_What the task requires_. Write out each record exactly and skip every image.

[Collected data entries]
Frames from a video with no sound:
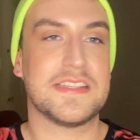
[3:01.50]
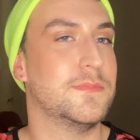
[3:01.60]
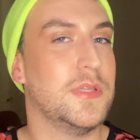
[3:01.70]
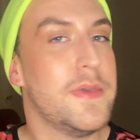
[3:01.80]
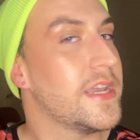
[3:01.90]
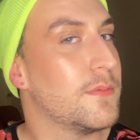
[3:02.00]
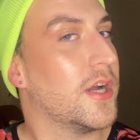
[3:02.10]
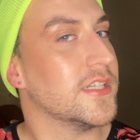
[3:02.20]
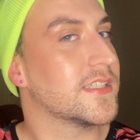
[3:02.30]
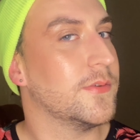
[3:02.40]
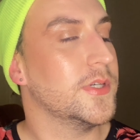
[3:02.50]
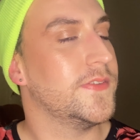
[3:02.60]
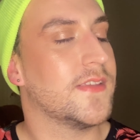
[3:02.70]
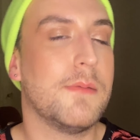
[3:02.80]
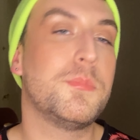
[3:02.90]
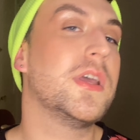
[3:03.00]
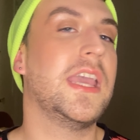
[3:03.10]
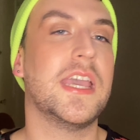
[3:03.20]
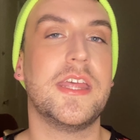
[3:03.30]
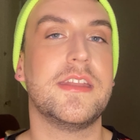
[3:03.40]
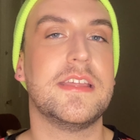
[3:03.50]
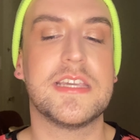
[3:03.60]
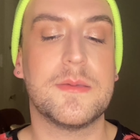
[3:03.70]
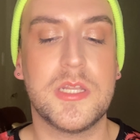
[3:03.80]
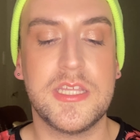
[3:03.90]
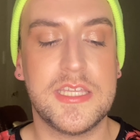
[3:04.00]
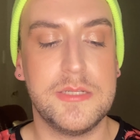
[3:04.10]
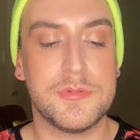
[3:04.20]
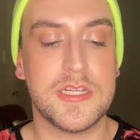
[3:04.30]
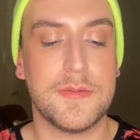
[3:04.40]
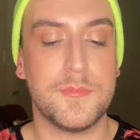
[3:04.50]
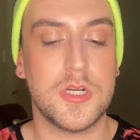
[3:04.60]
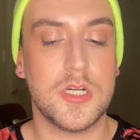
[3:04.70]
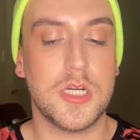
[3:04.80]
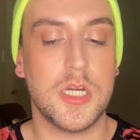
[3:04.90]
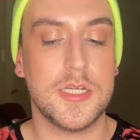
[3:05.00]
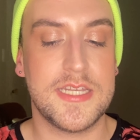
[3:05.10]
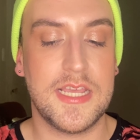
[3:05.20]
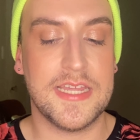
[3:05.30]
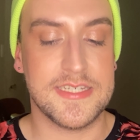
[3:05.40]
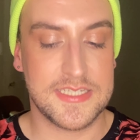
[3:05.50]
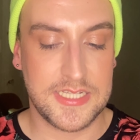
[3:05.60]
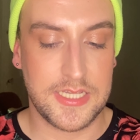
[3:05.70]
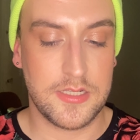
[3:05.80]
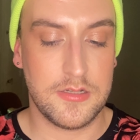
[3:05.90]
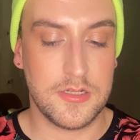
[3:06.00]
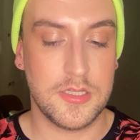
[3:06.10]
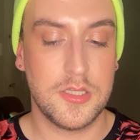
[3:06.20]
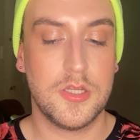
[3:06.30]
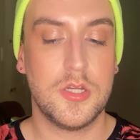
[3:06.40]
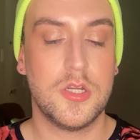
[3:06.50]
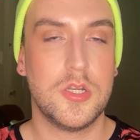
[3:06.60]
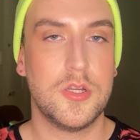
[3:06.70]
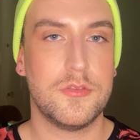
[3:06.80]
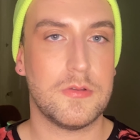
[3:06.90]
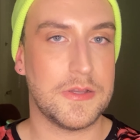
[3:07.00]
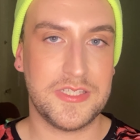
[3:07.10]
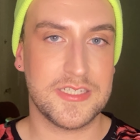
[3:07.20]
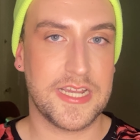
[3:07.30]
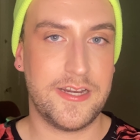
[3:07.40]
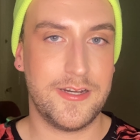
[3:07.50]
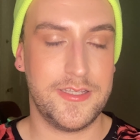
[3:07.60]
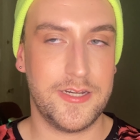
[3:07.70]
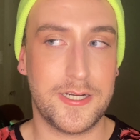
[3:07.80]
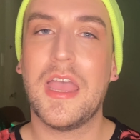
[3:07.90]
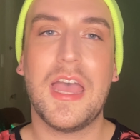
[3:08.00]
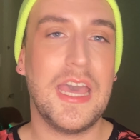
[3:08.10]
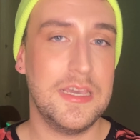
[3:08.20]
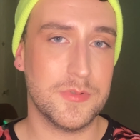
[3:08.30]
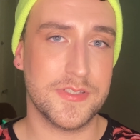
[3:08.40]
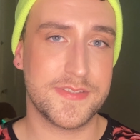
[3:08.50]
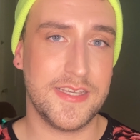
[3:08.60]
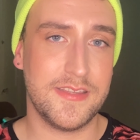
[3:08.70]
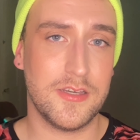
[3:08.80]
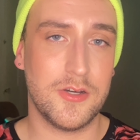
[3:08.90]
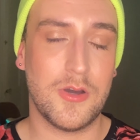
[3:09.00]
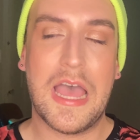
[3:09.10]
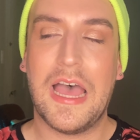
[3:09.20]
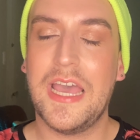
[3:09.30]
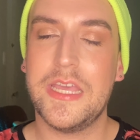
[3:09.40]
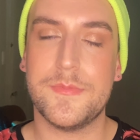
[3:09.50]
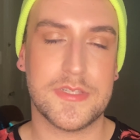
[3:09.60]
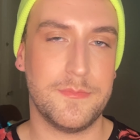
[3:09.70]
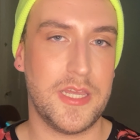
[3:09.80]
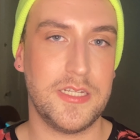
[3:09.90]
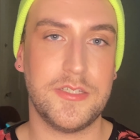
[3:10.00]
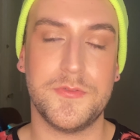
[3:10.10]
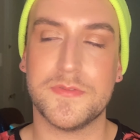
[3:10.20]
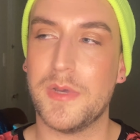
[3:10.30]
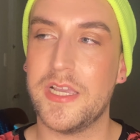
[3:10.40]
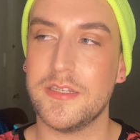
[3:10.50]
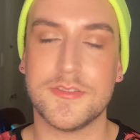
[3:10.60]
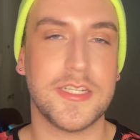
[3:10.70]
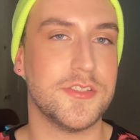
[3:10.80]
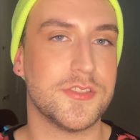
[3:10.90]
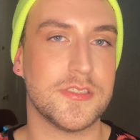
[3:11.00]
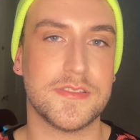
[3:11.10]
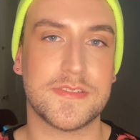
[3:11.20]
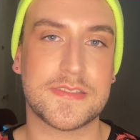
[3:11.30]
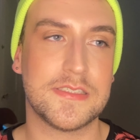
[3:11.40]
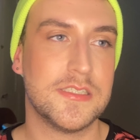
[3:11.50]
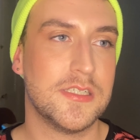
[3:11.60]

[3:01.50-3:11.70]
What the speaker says: to be a makeup product I want to use up. And I think I'm going to keep the number at 10 throughout the entire year. I will say though, I am somebody whose mind changes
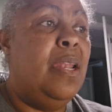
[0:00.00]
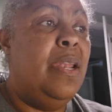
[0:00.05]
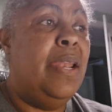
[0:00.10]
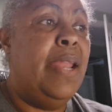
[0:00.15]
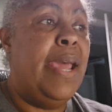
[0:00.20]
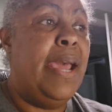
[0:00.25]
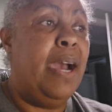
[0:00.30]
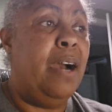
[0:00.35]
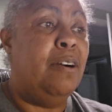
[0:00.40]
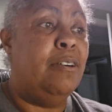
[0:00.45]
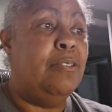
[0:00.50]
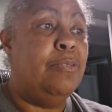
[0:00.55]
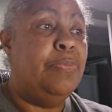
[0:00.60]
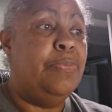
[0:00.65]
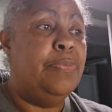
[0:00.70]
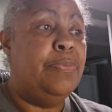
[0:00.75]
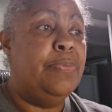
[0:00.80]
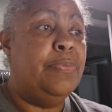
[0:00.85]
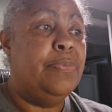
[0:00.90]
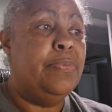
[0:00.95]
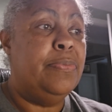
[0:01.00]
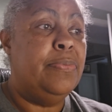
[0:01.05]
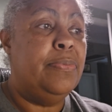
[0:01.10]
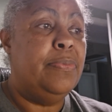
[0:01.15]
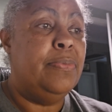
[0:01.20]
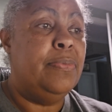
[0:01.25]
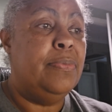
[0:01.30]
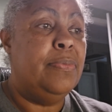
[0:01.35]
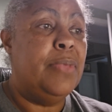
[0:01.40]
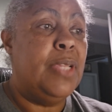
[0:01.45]
Now,
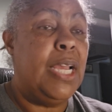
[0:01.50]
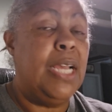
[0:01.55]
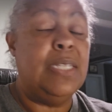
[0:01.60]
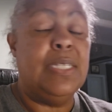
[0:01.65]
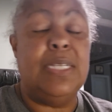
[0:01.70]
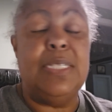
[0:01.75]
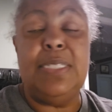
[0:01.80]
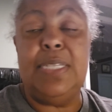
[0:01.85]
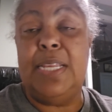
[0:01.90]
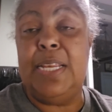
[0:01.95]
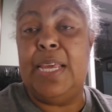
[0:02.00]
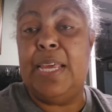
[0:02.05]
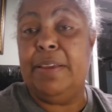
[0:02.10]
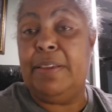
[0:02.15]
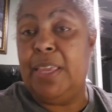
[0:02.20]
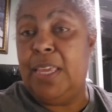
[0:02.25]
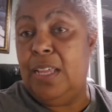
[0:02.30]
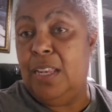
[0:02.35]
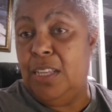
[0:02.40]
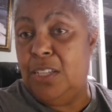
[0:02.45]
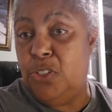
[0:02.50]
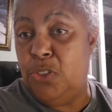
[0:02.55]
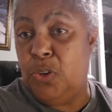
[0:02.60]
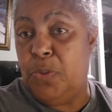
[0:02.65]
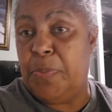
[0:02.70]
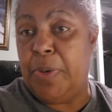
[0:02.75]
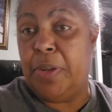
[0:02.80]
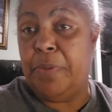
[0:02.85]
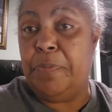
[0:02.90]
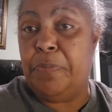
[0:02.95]
as I said, I had Kellys
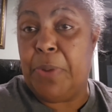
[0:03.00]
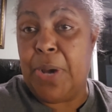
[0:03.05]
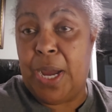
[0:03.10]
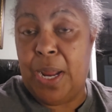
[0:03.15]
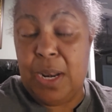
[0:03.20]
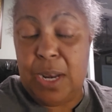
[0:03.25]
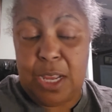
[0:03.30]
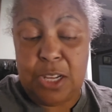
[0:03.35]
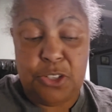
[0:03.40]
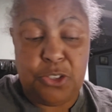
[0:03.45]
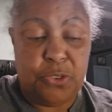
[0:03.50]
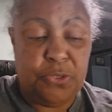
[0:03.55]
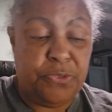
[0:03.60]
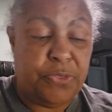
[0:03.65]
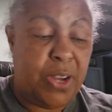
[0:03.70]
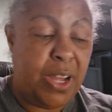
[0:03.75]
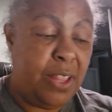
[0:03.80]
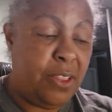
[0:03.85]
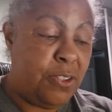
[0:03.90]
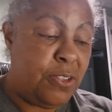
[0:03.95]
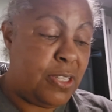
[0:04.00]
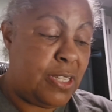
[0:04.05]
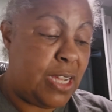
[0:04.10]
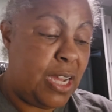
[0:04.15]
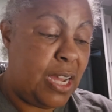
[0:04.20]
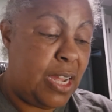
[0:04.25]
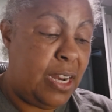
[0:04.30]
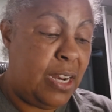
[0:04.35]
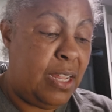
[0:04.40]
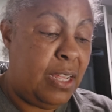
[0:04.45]
on my biological father's
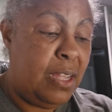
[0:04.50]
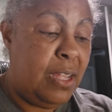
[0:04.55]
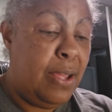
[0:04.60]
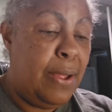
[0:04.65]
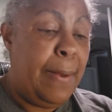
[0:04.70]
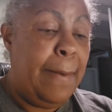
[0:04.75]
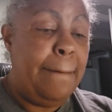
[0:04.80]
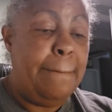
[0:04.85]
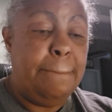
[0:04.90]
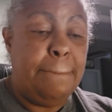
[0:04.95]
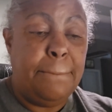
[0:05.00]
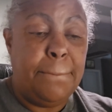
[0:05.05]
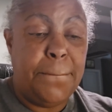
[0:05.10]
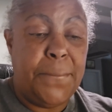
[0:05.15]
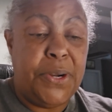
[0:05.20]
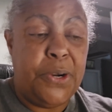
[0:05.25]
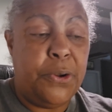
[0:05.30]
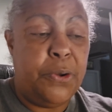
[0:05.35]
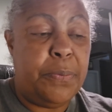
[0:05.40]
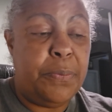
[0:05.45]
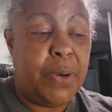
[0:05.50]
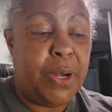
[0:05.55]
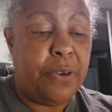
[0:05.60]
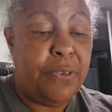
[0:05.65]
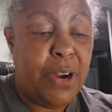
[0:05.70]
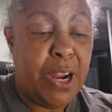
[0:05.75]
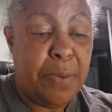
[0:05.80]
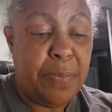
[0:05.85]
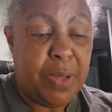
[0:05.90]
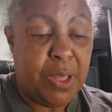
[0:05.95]
side, but on
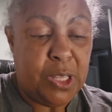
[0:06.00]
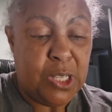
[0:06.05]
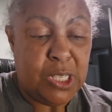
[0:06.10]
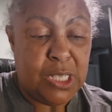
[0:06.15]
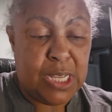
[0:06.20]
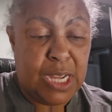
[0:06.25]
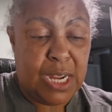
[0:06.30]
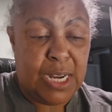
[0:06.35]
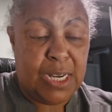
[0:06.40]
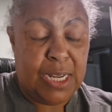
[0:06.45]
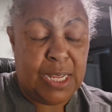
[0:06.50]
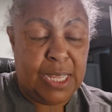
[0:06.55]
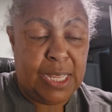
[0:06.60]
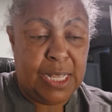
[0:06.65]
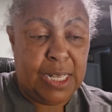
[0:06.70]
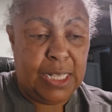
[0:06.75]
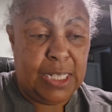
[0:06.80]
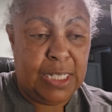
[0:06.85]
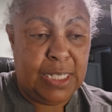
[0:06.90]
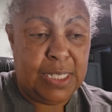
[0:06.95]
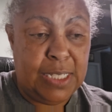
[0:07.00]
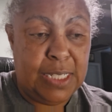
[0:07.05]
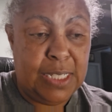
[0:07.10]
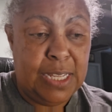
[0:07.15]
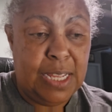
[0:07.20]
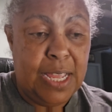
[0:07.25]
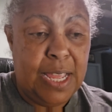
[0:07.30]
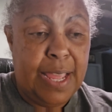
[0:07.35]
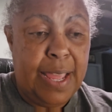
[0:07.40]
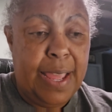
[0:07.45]
my grandmother's side, the Kellys,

_Answer section_.
Frames from a video with no sound:
[3:01.50]
[3:01.60]
[3:01.70]
[3:01.80]
[3:01.90]
[3:02.00]
[3:02.10]
[3:02.20]
[3:02.30]
[3:02.40]
[3:02.50]
[3:02.60]
[3:02.70]
[3:02.80]
[3:02.90]
[3:03.00]
[3:03.10]
[3:03.20]
[3:03.30]
[3:03.40]
[3:03.50]
[3:03.60]
[3:03.70]
[3:03.80]
[3:03.90]
[3:04.00]
[3:04.10]
[3:04.20]
[3:04.30]
[3:04.40]
[3:04.50]
[3:04.60]
[3:04.70]
[3:04.80]
[3:04.90]
[3:05.00]
[3:05.10]
[3:05.20]
[3:05.30]
[3:05.40]
[3:05.50]
[3:05.60]
[3:05.70]
[3:05.80]
[3:05.90]
[3:06.00]
[3:06.10]
[3:06.20]
[3:06.30]
[3:06.40]
[3:06.50]
[3:06.60]
[3:06.70]
[3:06.80]
[3:06.90]
[3:07.00]
[3:07.10]
[3:07.20]
[3:07.30]
[3:07.40]
[3:07.50]
[3:07.60]
[3:07.70]
[3:07.80]
[3:07.90]
[3:08.00]
[3:08.10]
[3:08.20]
[3:08.30]
[3:08.40]
[3:08.50]
[3:08.60]
[3:08.70]
[3:08.80]
[3:08.90]
[3:09.00]
[3:09.10]
[3:09.20]
[3:09.30]
[3:09.40]
[3:09.50]
[3:09.60]
[3:09.70]
[3:09.80]
[3:09.90]
[3:10.00]
[3:10.10]
[3:10.20]
[3:10.30]
[3:10.40]
[3:10.50]
[3:10.60]
[3:10.70]
[3:10.80]
[3:10.90]
[3:11.00]
[3:11.10]
[3:11.20]
[3:11.30]
[3:11.40]
[3:11.50]
[3:11.60]

[3:01.50-3:11.70]
What the speaker says: to be a makeup product I want to use up. And I think I'm going to keep the number at 10 throughout the entire year. I will say though, I am somebody whose mind changes
[0:00.00]
[0:00.05]
[0:00.10]
[0:00.15]
[0:00.20]
[0:00.25]
[0:00.30]
[0:00.35]
[0:00.40]
[0:00.45]
[0:00.50]
[0:00.55]
[0:00.60]
[0:00.65]
[0:00.70]
[0:00.75]
[0:00.80]
[0:00.85]
[0:00.90]
[0:00.95]
[0:01.00]
[0:01.05]
[0:01.10]
[0:01.15]
[0:01.20]
[0:01.25]
[0:01.30]
[0:01.35]
[0:01.40]
[0:01.45]
Now,
[0:01.50]
[0:01.55]
[0:01.60]
[0:01.65]
[0:01.70]
[0:01.75]
[0:01.80]
[0:01.85]
[0:01.90]
[0:01.95]
[0:02.00]
[0:02.05]
[0:02.10]
[0:02.15]
[0:02.20]
[0:02.25]
[0:02.30]
[0:02.35]
[0:02.40]
[0:02.45]
[0:02.50]
[0:02.55]
[0:02.60]
[0:02.65]
[0:02.70]
[0:02.75]
[0:02.80]
[0:02.85]
[0:02.90]
[0:02.95]
as I said, I had Kellys
[0:03.00]
[0:03.05]
[0:03.10]
[0:03.15]
[0:03.20]
[0:03.25]
[0:03.30]
[0:03.35]
[0:03.40]
[0:03.45]
[0:03.50]
[0:03.55]
[0:03.60]
[0:03.65]
[0:03.70]
[0:03.75]
[0:03.80]
[0:03.85]
[0:03.90]
[0:03.95]
[0:04.00]
[0:04.05]
[0:04.10]
[0:04.15]
[0:04.20]
[0:04.25]
[0:04.30]
[0:04.35]
[0:04.40]
[0:04.45]
on my biological father's
[0:04.50]
[0:04.55]
[0:04.60]
[0:04.65]
[0:04.70]
[0:04.75]
[0:04.80]
[0:04.85]
[0:04.90]
[0:04.95]
[0:05.00]
[0:05.05]
[0:05.10]
[0:05.15]
[0:05.20]
[0:05.25]
[0:05.30]
[0:05.35]
[0:05.40]
[0:05.45]
[0:05.50]
[0:05.55]
[0:05.60]
[0:05.65]
[0:05.70]
[0:05.75]
[0:05.80]
[0:05.85]
[0:05.90]
[0:05.95]
side, but on
[0:06.00]
[0:06.05]
[0:06.10]
[0:06.15]
[0:06.20]
[0:06.25]
[0:06.30]
[0:06.35]
[0:06.40]
[0:06.45]
[0:06.50]
[0:06.55]
[0:06.60]
[0:06.65]
[0:06.70]
[0:06.75]
[0:06.80]
[0:06.85]
[0:06.90]
[0:06.95]
[0:07.00]
[0:07.05]
[0:07.10]
[0:07.15]
[0:07.20]
[0:07.25]
[0:07.30]
[0:07.35]
[0:07.40]
[0:07.45]
my grandmother's side, the Kellys,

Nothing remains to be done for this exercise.